TASK OBJECTIVE. Starting at the first line of the entries below, restate each line exactly until you reach the line with "[00:08:51.33]", and print that one too. Leave the pictures out and stop there.

[Extracted data entries]
_ _ _ _ _

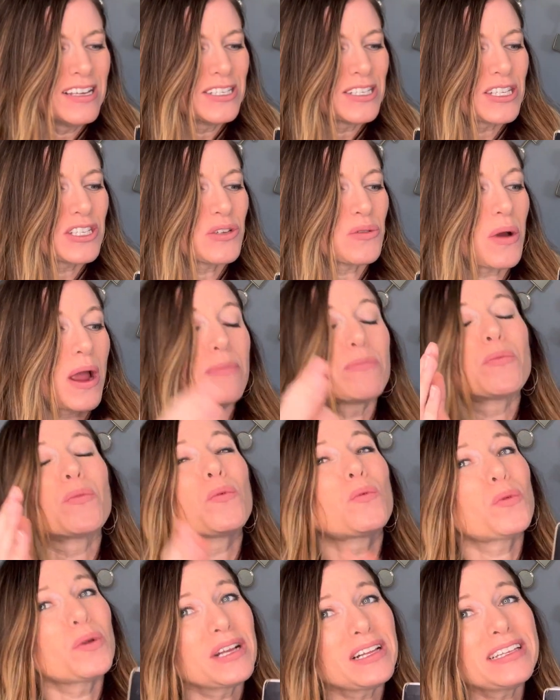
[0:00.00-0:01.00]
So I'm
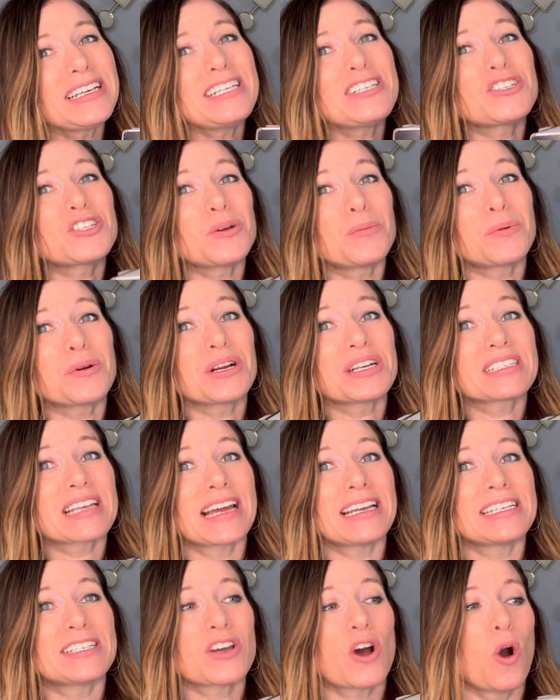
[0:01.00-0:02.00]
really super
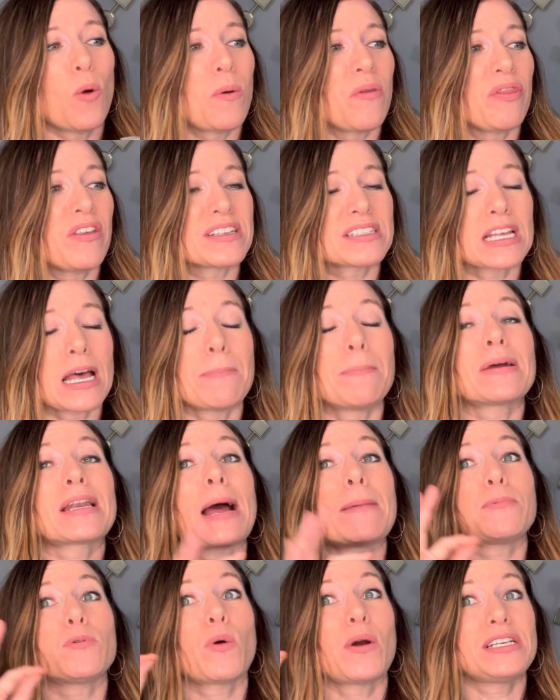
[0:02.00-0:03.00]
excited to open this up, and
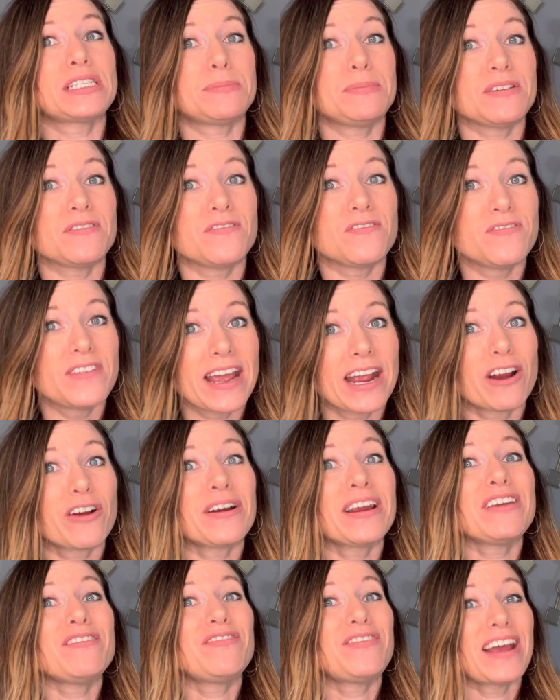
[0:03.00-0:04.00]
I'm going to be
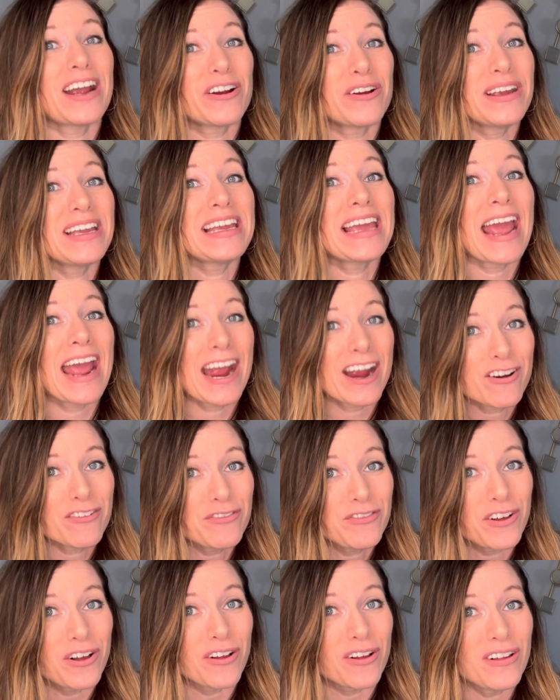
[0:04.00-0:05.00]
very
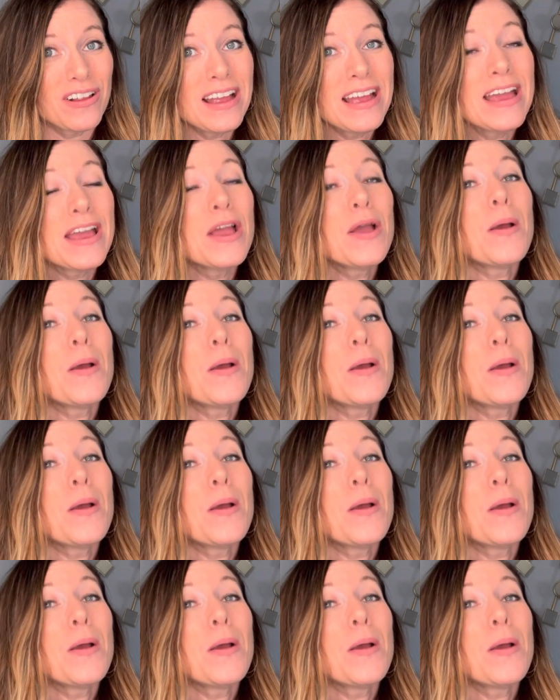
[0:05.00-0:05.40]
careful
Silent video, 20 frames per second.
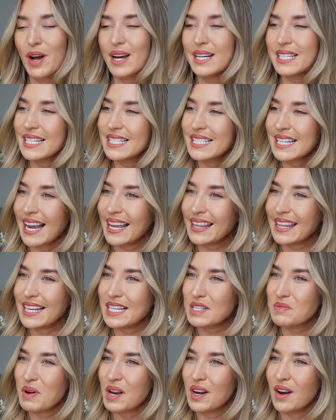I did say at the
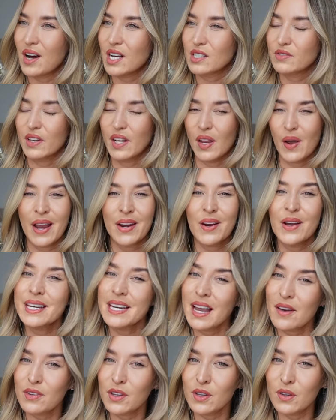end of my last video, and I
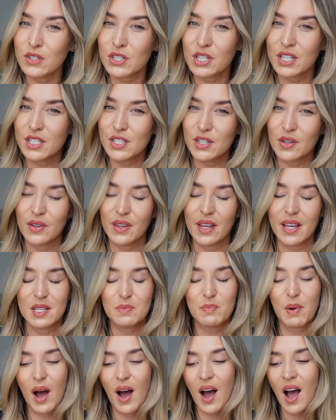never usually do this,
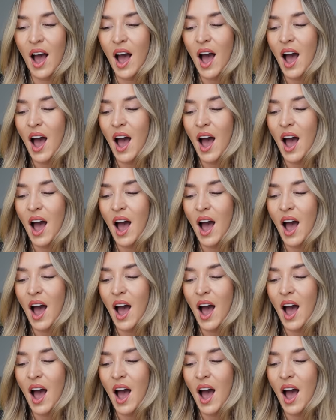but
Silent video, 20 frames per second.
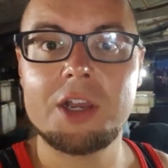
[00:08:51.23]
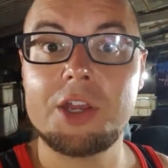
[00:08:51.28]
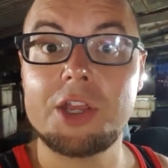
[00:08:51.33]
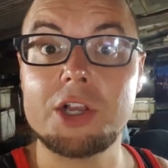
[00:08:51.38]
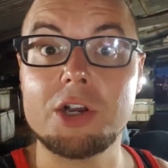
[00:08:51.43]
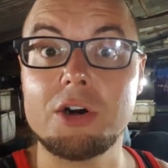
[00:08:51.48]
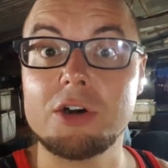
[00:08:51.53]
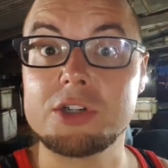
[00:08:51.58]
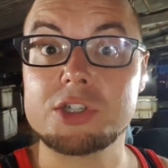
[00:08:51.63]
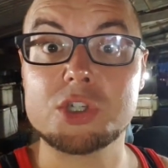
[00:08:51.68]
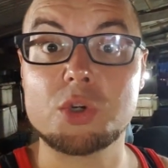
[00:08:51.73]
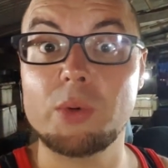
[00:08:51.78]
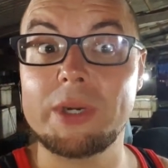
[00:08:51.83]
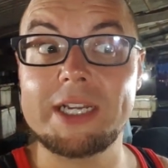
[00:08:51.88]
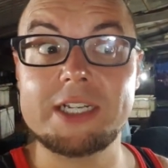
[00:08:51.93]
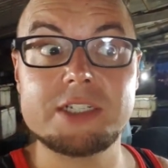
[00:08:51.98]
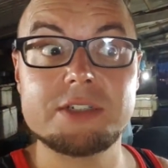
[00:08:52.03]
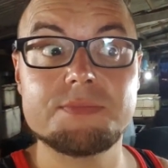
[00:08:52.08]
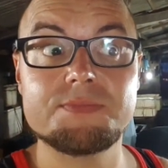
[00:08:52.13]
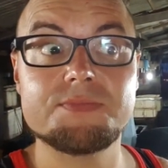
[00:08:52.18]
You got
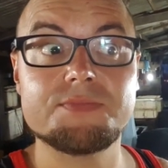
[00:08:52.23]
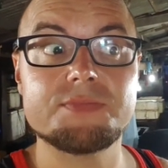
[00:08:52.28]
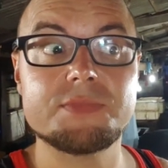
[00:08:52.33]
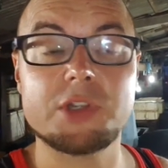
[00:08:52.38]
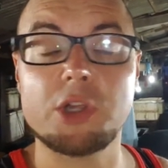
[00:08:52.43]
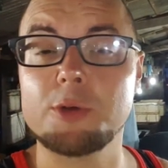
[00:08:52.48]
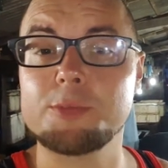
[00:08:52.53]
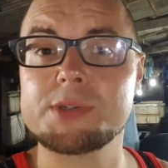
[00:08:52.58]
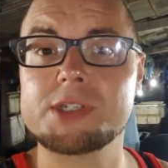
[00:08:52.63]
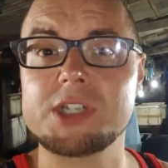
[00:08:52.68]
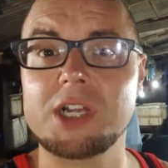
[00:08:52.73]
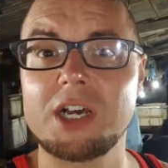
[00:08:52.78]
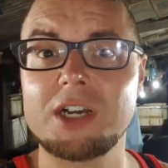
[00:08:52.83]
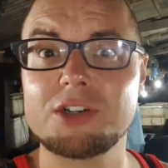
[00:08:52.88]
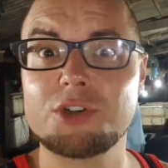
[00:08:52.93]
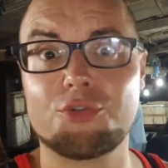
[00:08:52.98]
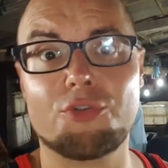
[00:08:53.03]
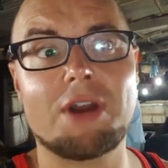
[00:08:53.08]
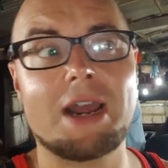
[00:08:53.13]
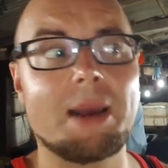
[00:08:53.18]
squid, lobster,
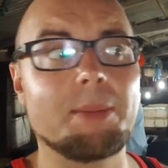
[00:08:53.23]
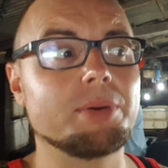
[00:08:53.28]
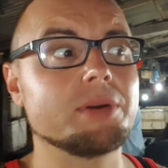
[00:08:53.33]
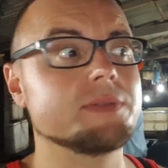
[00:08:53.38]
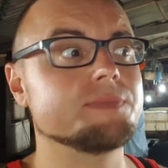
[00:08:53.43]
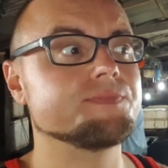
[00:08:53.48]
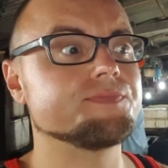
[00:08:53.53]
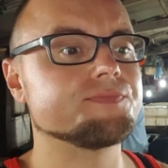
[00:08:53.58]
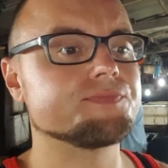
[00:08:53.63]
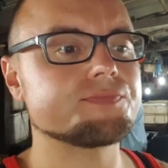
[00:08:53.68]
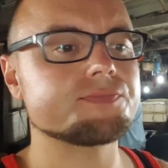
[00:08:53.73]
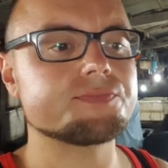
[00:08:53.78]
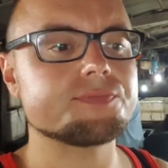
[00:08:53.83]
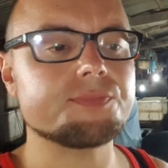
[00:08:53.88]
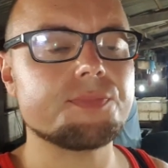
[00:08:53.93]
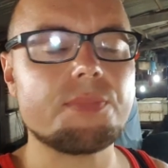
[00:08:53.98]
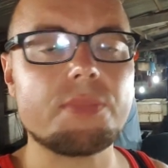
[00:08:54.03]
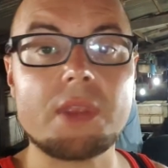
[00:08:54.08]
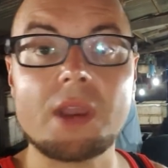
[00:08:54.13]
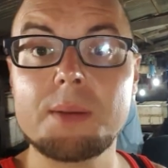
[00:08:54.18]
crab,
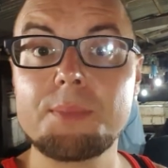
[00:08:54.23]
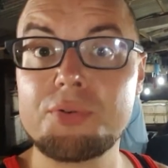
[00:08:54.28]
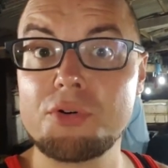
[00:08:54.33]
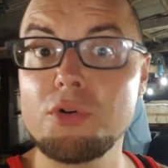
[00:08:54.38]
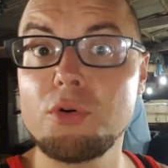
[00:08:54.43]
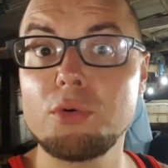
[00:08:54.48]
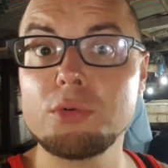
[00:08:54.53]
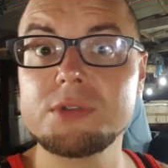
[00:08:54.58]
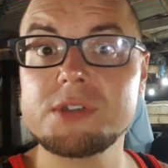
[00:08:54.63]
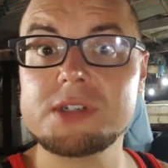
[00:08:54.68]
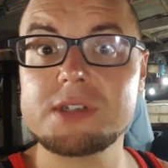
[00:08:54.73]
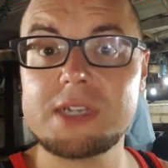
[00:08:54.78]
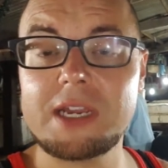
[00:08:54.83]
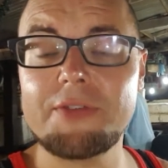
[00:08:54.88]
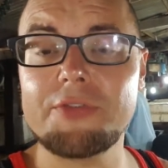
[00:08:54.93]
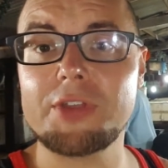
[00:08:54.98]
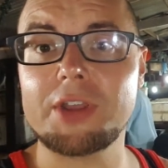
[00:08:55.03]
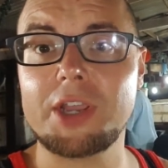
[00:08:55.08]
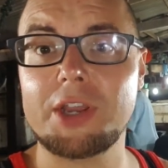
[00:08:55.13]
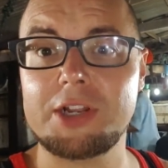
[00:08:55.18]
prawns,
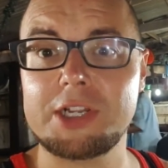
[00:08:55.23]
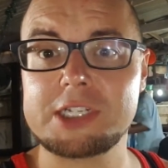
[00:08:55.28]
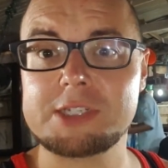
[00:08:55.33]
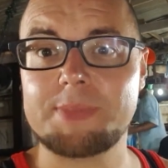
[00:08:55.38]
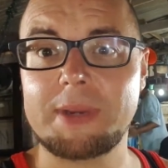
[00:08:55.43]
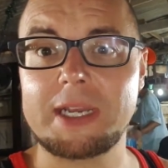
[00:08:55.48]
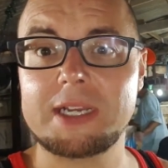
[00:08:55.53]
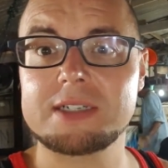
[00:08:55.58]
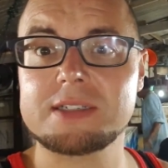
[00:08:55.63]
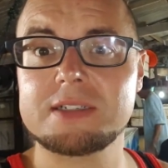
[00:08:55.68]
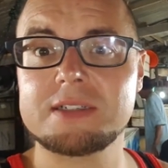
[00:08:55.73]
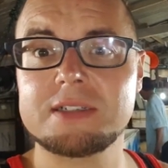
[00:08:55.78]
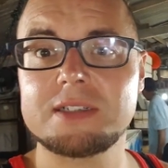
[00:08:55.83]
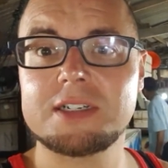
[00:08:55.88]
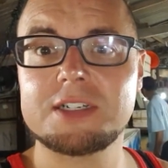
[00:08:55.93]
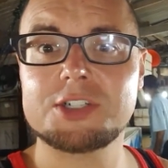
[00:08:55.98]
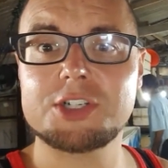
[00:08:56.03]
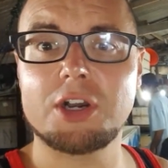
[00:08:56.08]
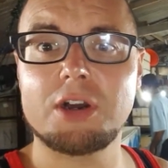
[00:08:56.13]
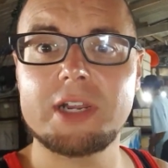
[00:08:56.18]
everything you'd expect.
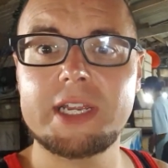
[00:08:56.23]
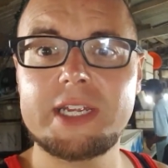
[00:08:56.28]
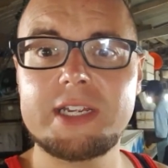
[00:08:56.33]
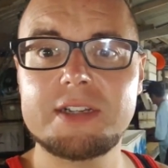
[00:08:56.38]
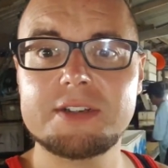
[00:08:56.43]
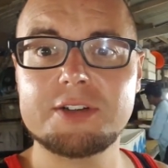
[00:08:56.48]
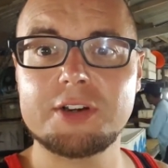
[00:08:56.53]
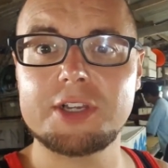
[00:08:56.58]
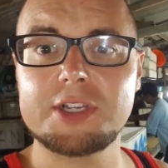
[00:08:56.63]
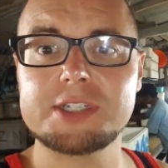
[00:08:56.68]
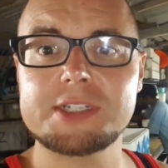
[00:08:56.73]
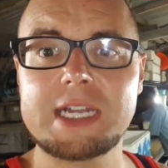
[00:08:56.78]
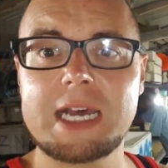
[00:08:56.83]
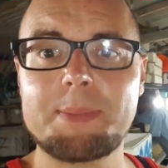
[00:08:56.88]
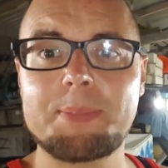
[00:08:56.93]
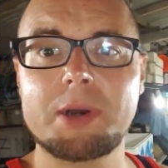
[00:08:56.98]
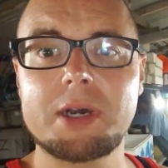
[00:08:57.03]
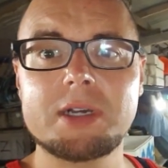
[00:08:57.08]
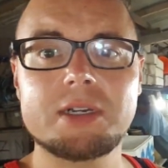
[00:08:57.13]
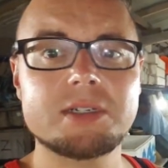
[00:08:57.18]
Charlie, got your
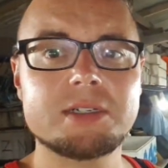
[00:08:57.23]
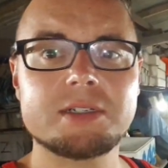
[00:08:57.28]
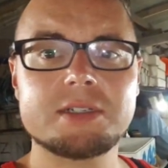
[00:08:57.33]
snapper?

_ _ _ _ _

WRITTEN ANSWER.
[0:00.00-0:01.00]
So I'm
[0:01.00-0:02.00]
really super
[0:02.00-0:03.00]
excited to open this up, and
[0:03.00-0:04.00]
I'm going to be
[0:04.00-0:05.00]
very
[0:05.00-0:05.40]
careful
Silent video, 20 frames per second.
I did say at the
end of my last video, and I
never usually do this,
but
Silent video, 20 frames per second.
[00:08:51.23]
[00:08:51.28]
[00:08:51.33]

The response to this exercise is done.